Colorado’s biggest utility company recently released details of its $2.5 billion proposal to become a cleaner power generator, retiring two coal-burning plants and by 2026 replace them with projects generating nearly 55 percent of its electricity from renewable sources.
Xcel Energy (Nasdaq: XEL) submitted its plan to the Colorado Public Utilities Commission late Wednesday, laying out extensive options how it could source electricity to meet growing Denver metro-area demand in coming years.
The company has, since it unveiled the broad outlines of its Colorado Energy Plan last August, sought to retire its coal-fueled Comanche 1 and Comanche 2 power plants in Pueblo and replace them with natural gas-generated power and a combination of Xcel-owned and third-party wind and solar projects.

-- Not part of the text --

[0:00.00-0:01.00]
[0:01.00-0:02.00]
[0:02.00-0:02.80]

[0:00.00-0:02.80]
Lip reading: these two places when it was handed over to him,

The company estimates doing so would reduce its carbon emissions by 60 percent by 2026 and cost $213 million less than continuing to run both the coal plants.
“Our recommended plan secures long-term and low-cost renewable power, stimulates economic development in rural Colorado, and substantially reduces greenhouse gas emissions – all at a savings to customers,” said Alice Jackson, president of Xcel Energy — Colorado, in a written statement. “It is a solid plan that moves Colorado forward, and we are excited to present it for the commission’s consideration.”

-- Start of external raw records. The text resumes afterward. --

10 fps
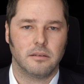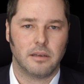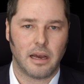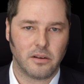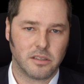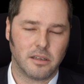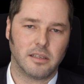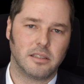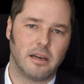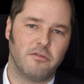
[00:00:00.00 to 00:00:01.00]
Now is not the
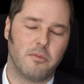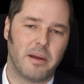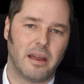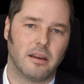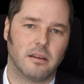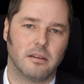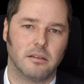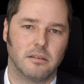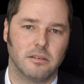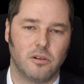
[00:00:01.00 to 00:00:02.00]
time for panic
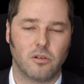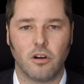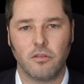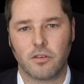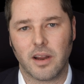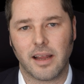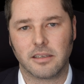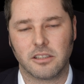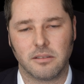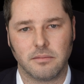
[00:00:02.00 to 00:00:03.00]
or
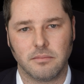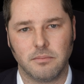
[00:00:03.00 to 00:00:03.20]
overreaction,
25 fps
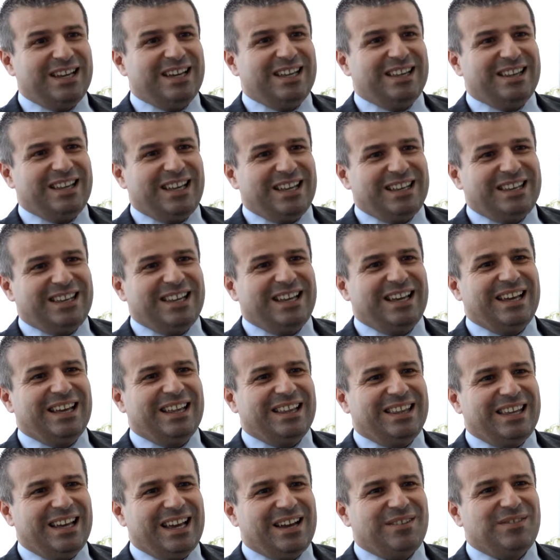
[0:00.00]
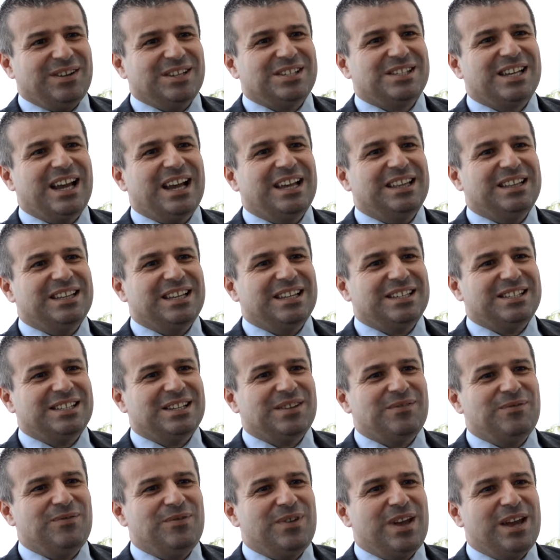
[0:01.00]
that they have assigned us
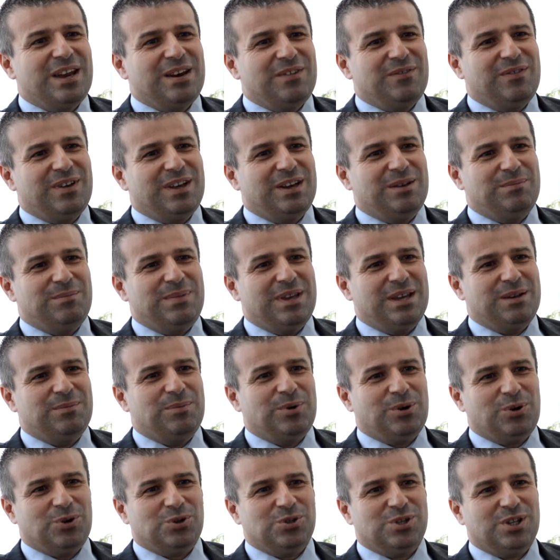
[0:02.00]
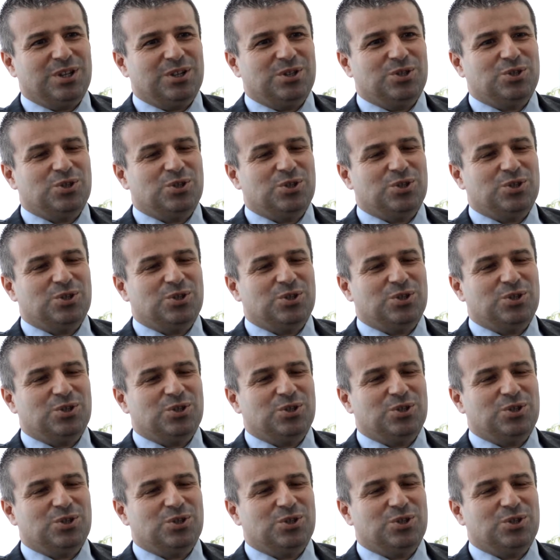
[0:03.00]
a very, very big project.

The report Xcel submitted late Wednesday afternoon is meant to answer PUC questions about the Minneapolis-based utility’s planning and its review of more the 400 bids from potential vendors and power partners.
The PUC will accept comments on Xcel’s plan in coming weeks and enlist a third-party review of the company’s proposal before holding scheduling expected in September.

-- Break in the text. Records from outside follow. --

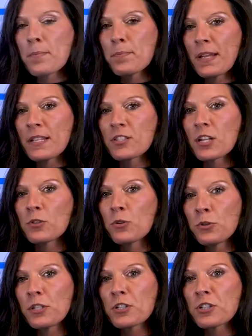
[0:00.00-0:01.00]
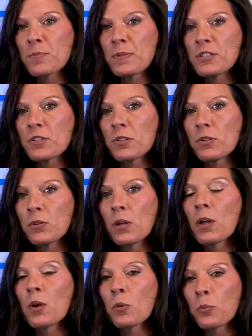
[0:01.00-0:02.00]
based on who you're shipping to,
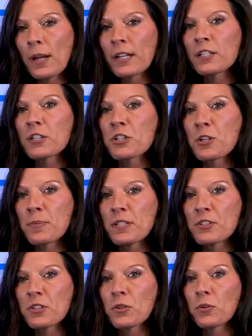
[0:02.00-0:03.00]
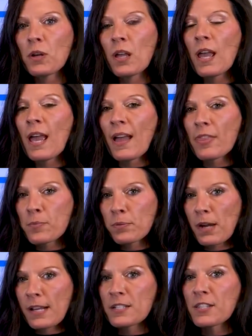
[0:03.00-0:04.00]
where you're shipping to, and the
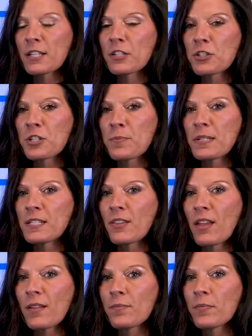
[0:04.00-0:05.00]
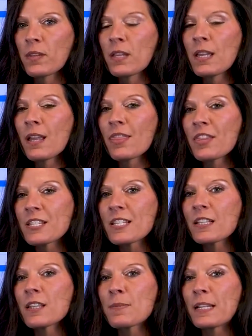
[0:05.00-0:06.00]
products that you're shipping to them. This
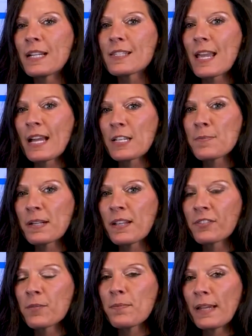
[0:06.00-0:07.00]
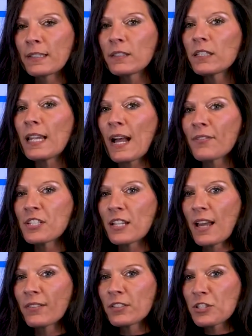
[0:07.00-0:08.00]
eliminates anybody from manually have to
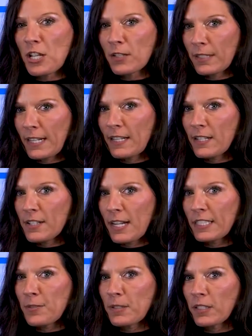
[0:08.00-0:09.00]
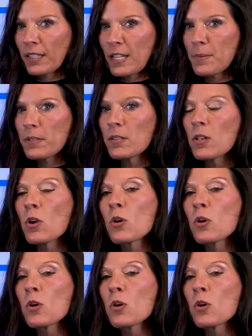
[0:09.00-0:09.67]
ever generating a document or label,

A majority of the 707 megawatts of solar power proposed and 1,100 megawatts of capacity from wind farms would be purchased from third-party owners.
Whether the PUC Commissioners are comfortable with Xcel’s proposed reliance on purchases of renewable energy and ambitious battery storage projects remains to be seen.
Some environmental groups watching for the Colorado Energy Plan submission praised the Xcel Energy proposal, saying it shows renewable energy projects have become cheaper than continuing to rely on coal.
“We believe the proposal to retire coal plants and replace them with a combination of wind and solar energy and battery storage reinforces Colorado’s position as a national leader in clean energy,” said Erin Overturf, chief energy counsel for Western Resource Advocates.
Xcel’s proposal notably includes three, large-scale battery projects to put electricity on the grid when wind turbines and solar panels aren’t generating power.
Two of the proposed battery facilities, both of them in Pueblo, would be among the biggest battery projects in country and of a scale not possible just five years ago.